Several prognostic prediction models for unresectable mCRC patients have been previously reported [33,34,35]. Li et al. developed a prognostic scoring system known as AAAP including age, ALP, ascites, and PLR based on 110 patients [33]. Cao et al. developed another scoring system including four variables (CEA, NLR, LDH, and CA19-9) based on 138 patients [34]. Variables, such as NLR, LDH, and PLR, might be easily influenced by infection. In addition, Dorajoo and the colleagues developed a scoring model including some clinicopathological characteristics to predict the survival of patients with PTR based on the 379 patients [35]. However, all these previous studies were conducted from respective single-centers and had small sample sizes [33,34,35]. Besides, they lacked a comparison group to predict the survival of patients without PTR. We constructed nomograms that could independently predict the survival of patients in PTR and non-PTR groups. By comparing the predictable survival of patients when receiving PTR or not, clinicians may predict the patients whether could get survival benefit from the PTR. In addition, the large sample size utilized to make our nomograms more practical, reliable, and accurate compared with the previous models. To the best of our knowledge, this is the first study using nomograms to predict the survival of unresectable mCRC patients. A nomogram is a practical tool that can present a wide range of threshold probabilities and output the patient’s prognosis visually.

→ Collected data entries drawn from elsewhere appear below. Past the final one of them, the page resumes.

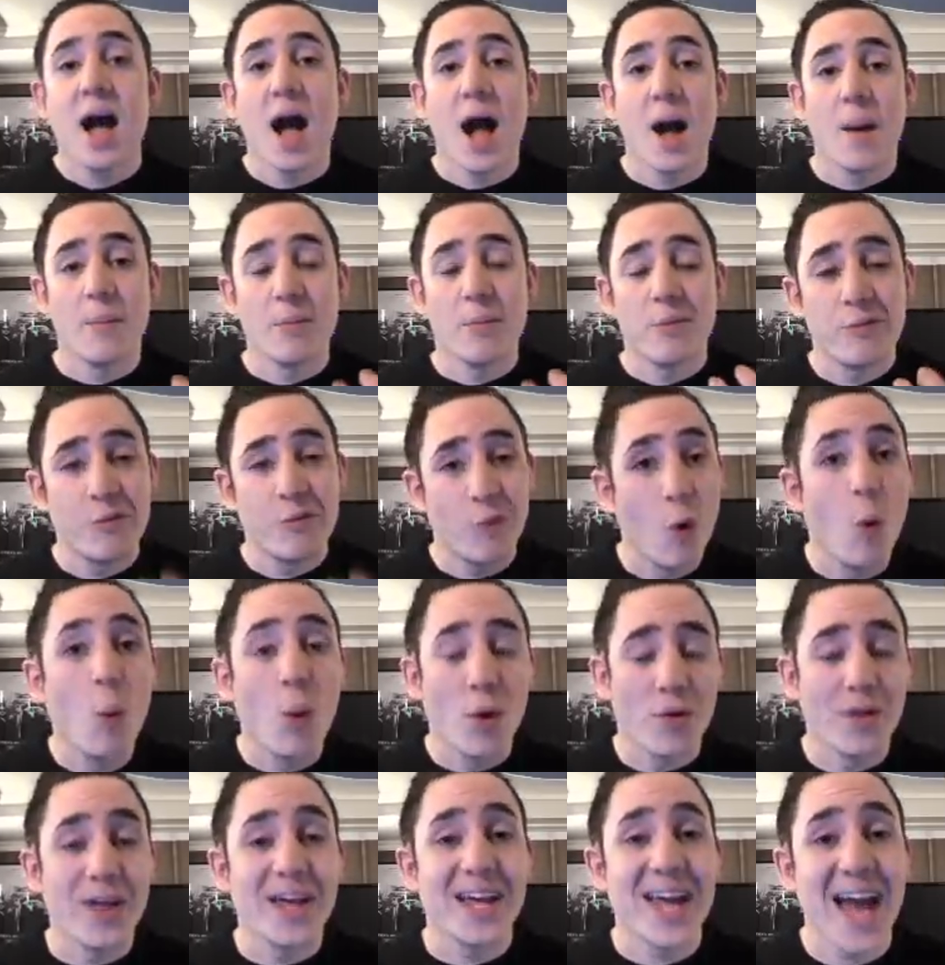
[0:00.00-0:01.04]
for what they
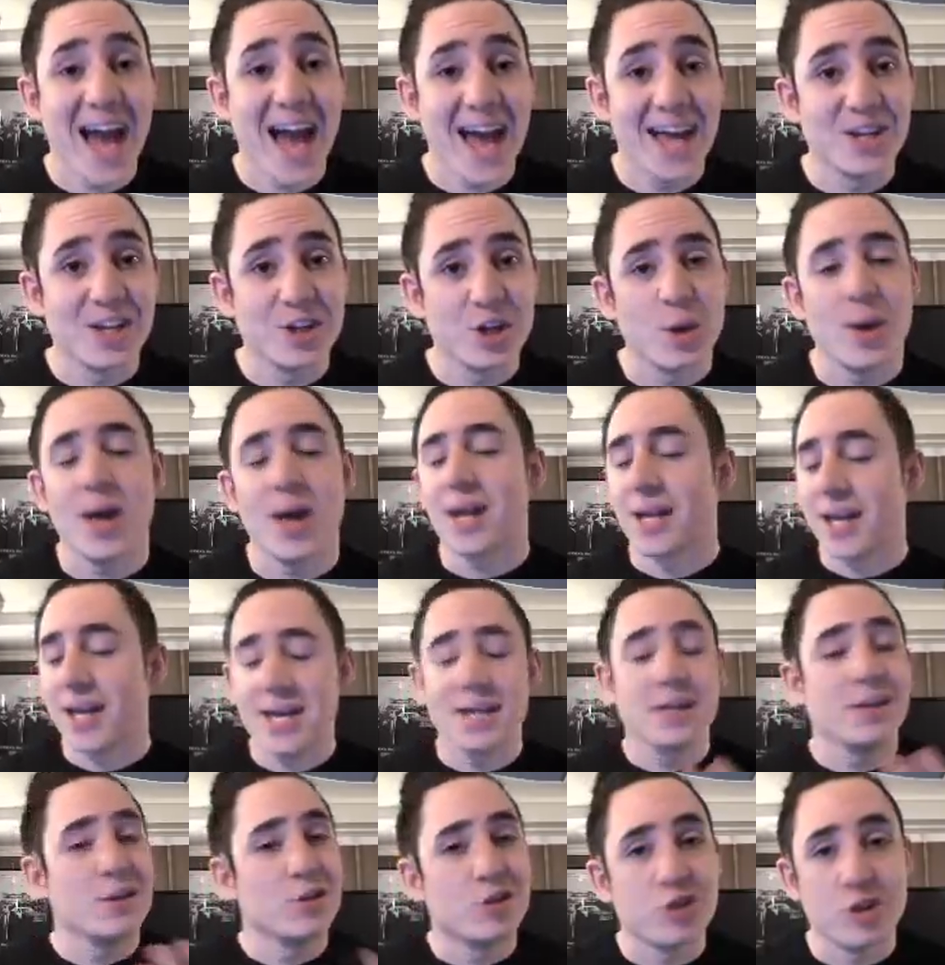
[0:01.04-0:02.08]
can do. And again, you
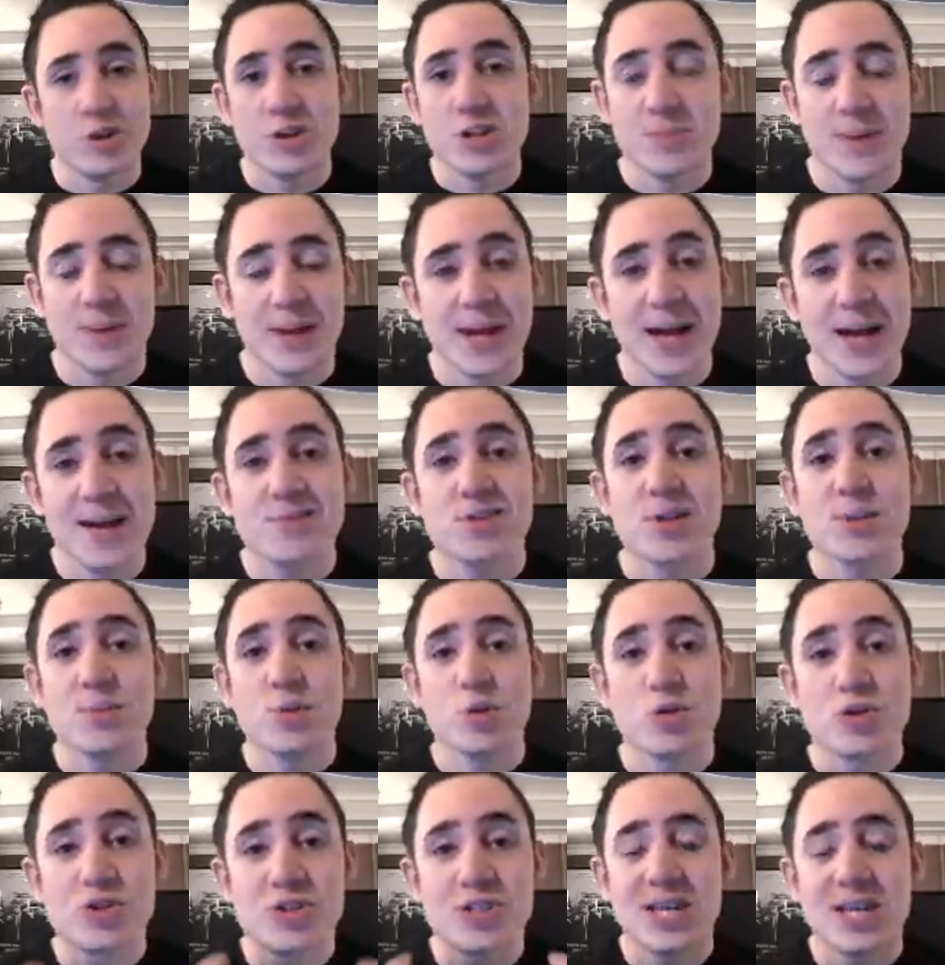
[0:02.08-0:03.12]
tune into my live stream, you'll
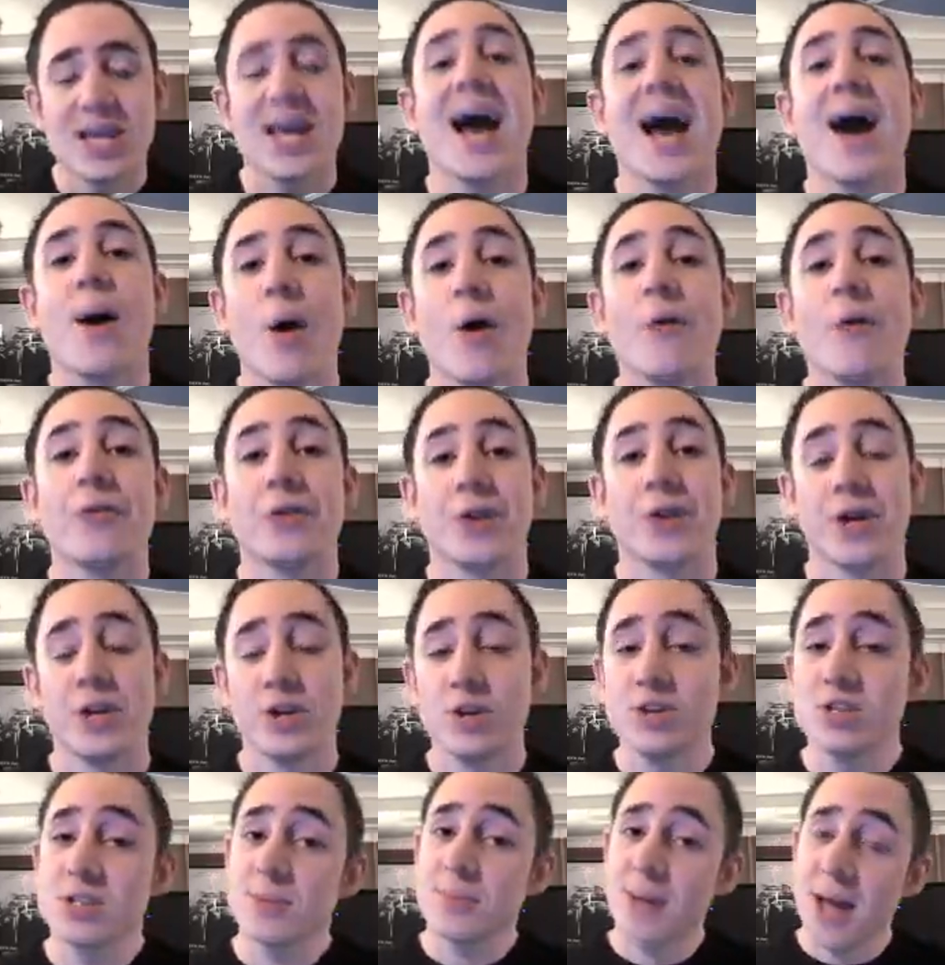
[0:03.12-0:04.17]
see how often I use
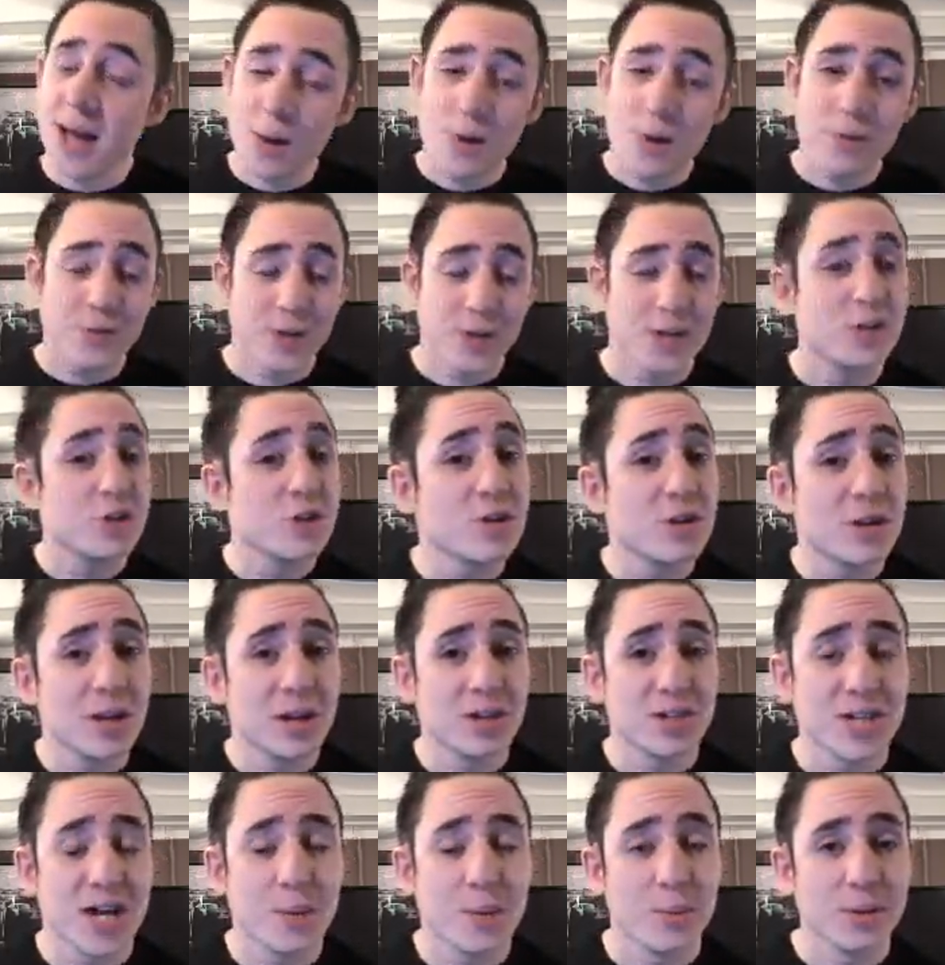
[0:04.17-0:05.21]
them, how often I do clutch
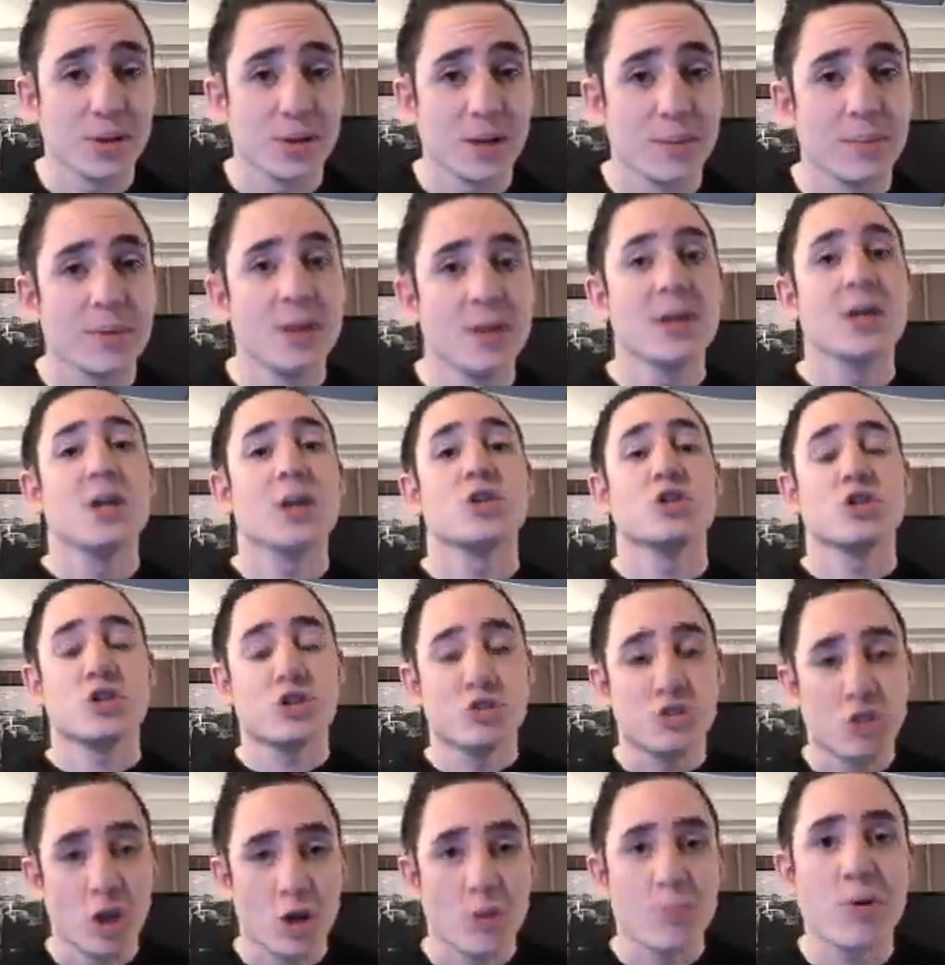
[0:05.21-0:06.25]
out with them. Just
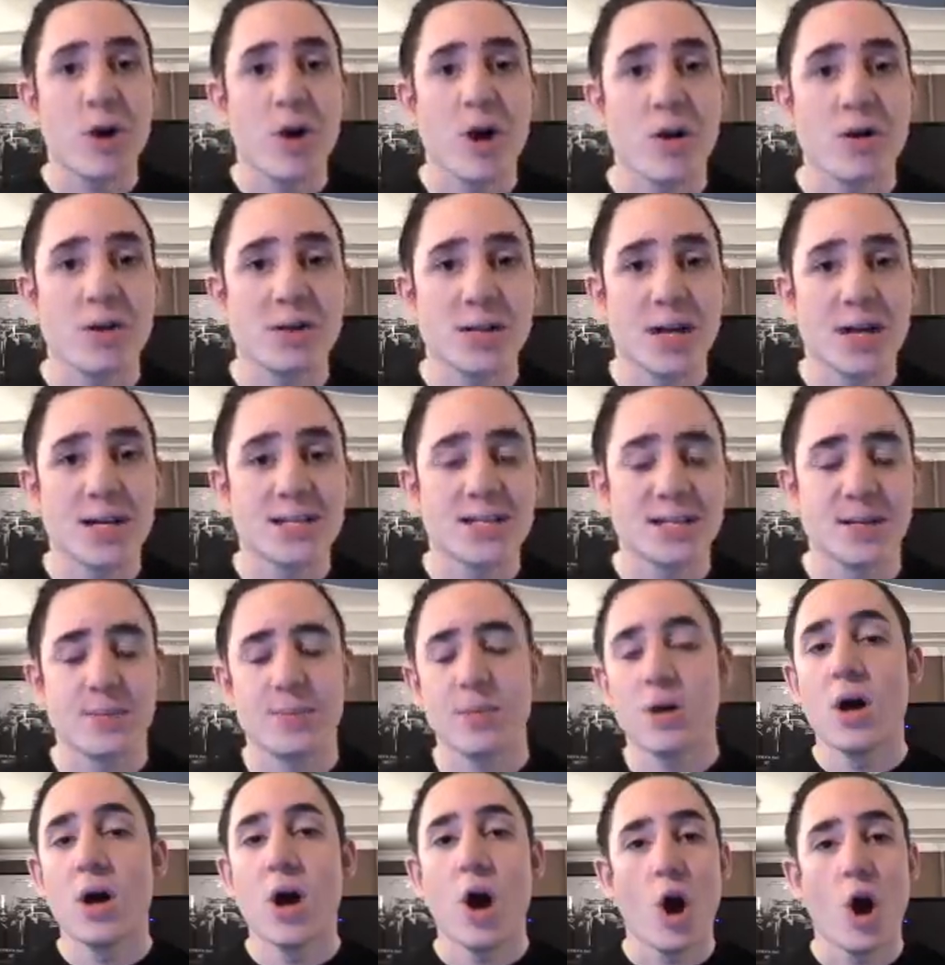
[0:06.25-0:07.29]
don't prioritize them
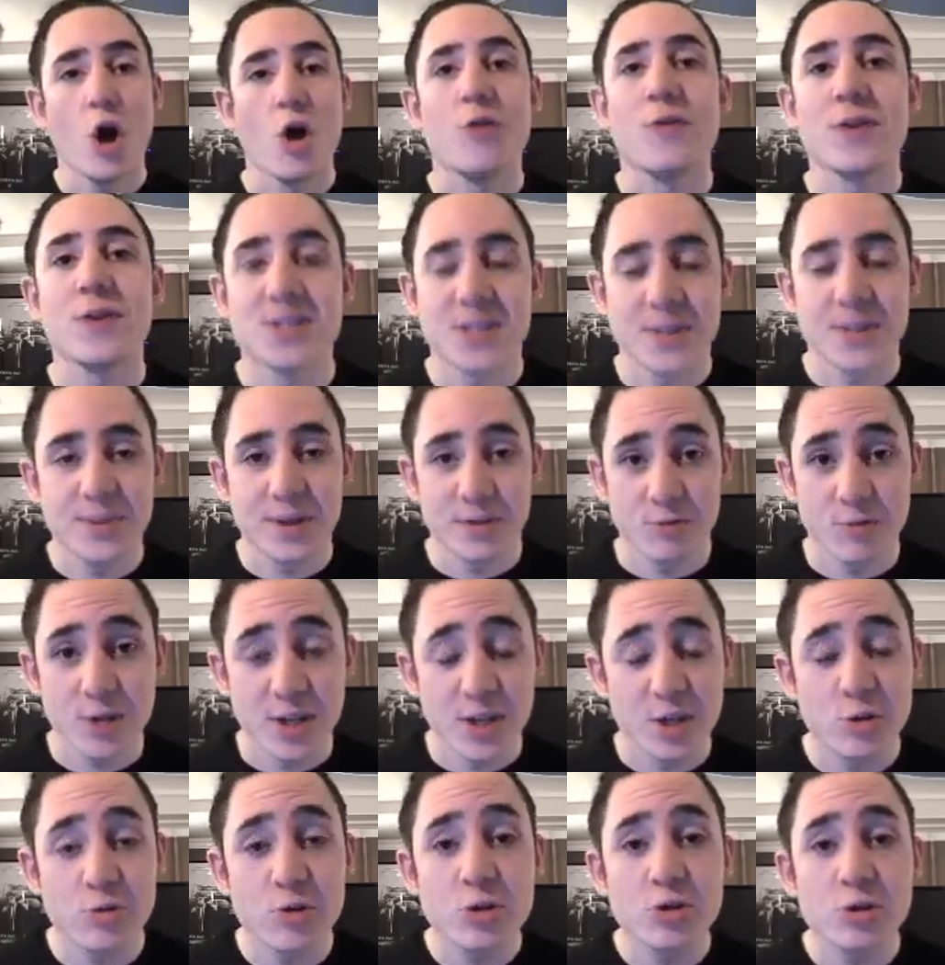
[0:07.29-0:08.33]
over something really
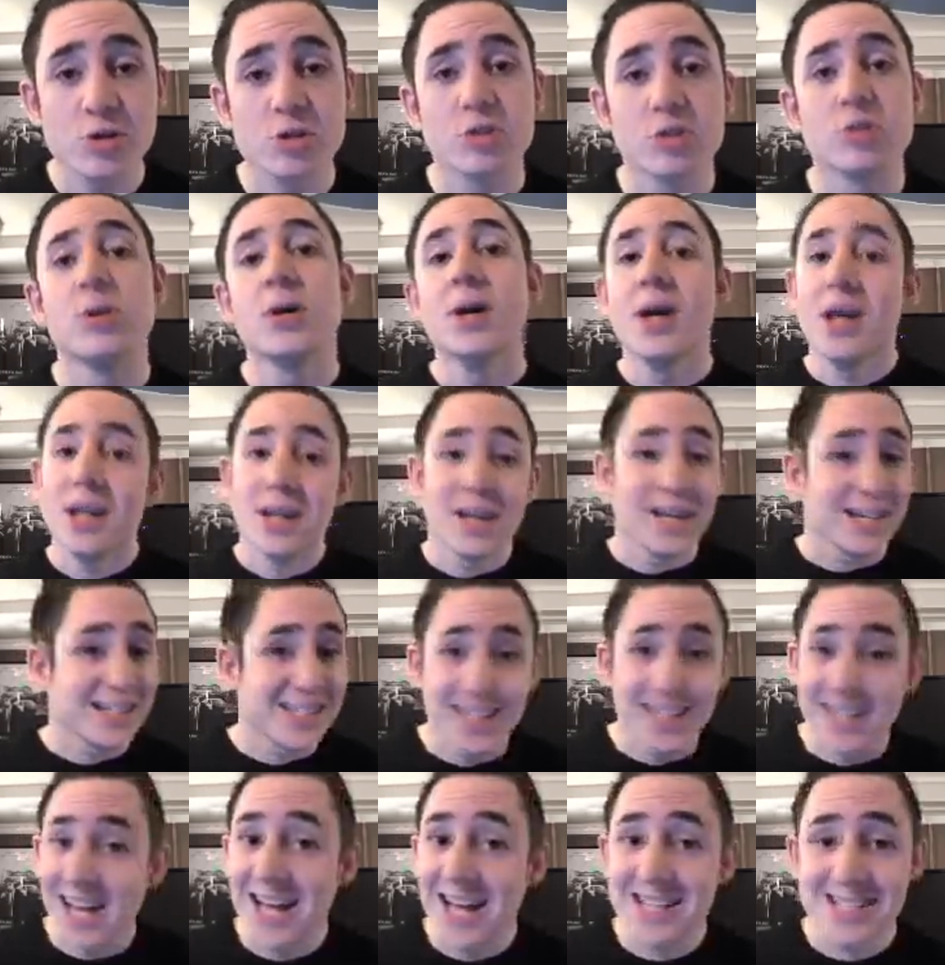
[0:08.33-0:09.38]
crucial like
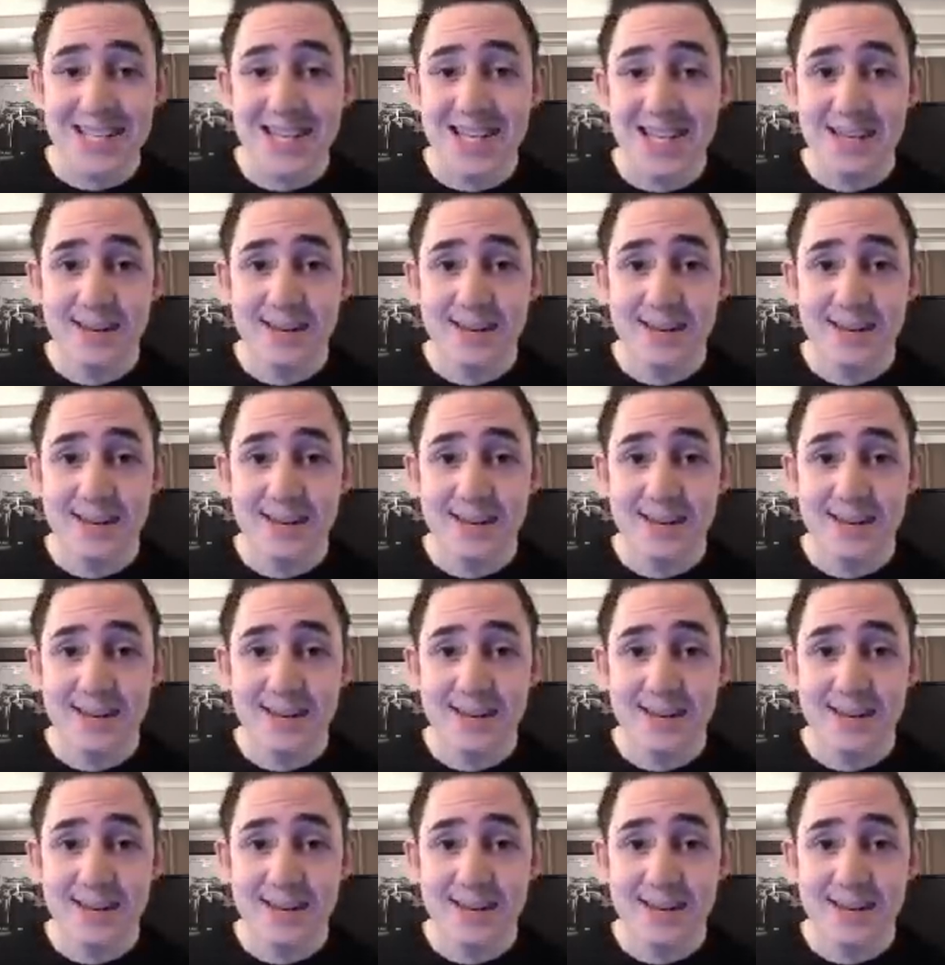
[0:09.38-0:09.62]
tenacity.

Despite the advantages of our study, several potential limitations should also be considered. First, the SEER database lacked detailed information, such as the physical conditions, molecular-targeted therapy, the sequence of chemotherapy, and peritoneal metastasis. Secondly, given that this was a retrospective study, selection bias might be inherent. Besides, we speculate that retrospective studies might not fully assess the survival benefits of PTR to unresectable mCRC. Therefore, future prospective randomized controlled trials should focus on providing more valuable evidence on this phenomenon. Thirdly, our nomograms were only validated in an internal cohort. Therefore, external validation of these nomograms and the prospective evaluation of their clinical translation are required.

Conclusions

Our findings suggested most patients with unresectable mCRC had potential survival benefits to PTR. However, given the retrospective nature of our study, we were unable to fully assess the impact of PTR on the survival of unresectable mCRC patients. Therefore, we further developed and validated several individualized nomograms that could separately predict 1-year survival of unresectable mCRC patients with or without PTR, respectively. These nomograms could assist clinicians in making appropriate treatment decisions to effectively manage the disease by comparing the predictable survival of patients with and without PTR before surgery.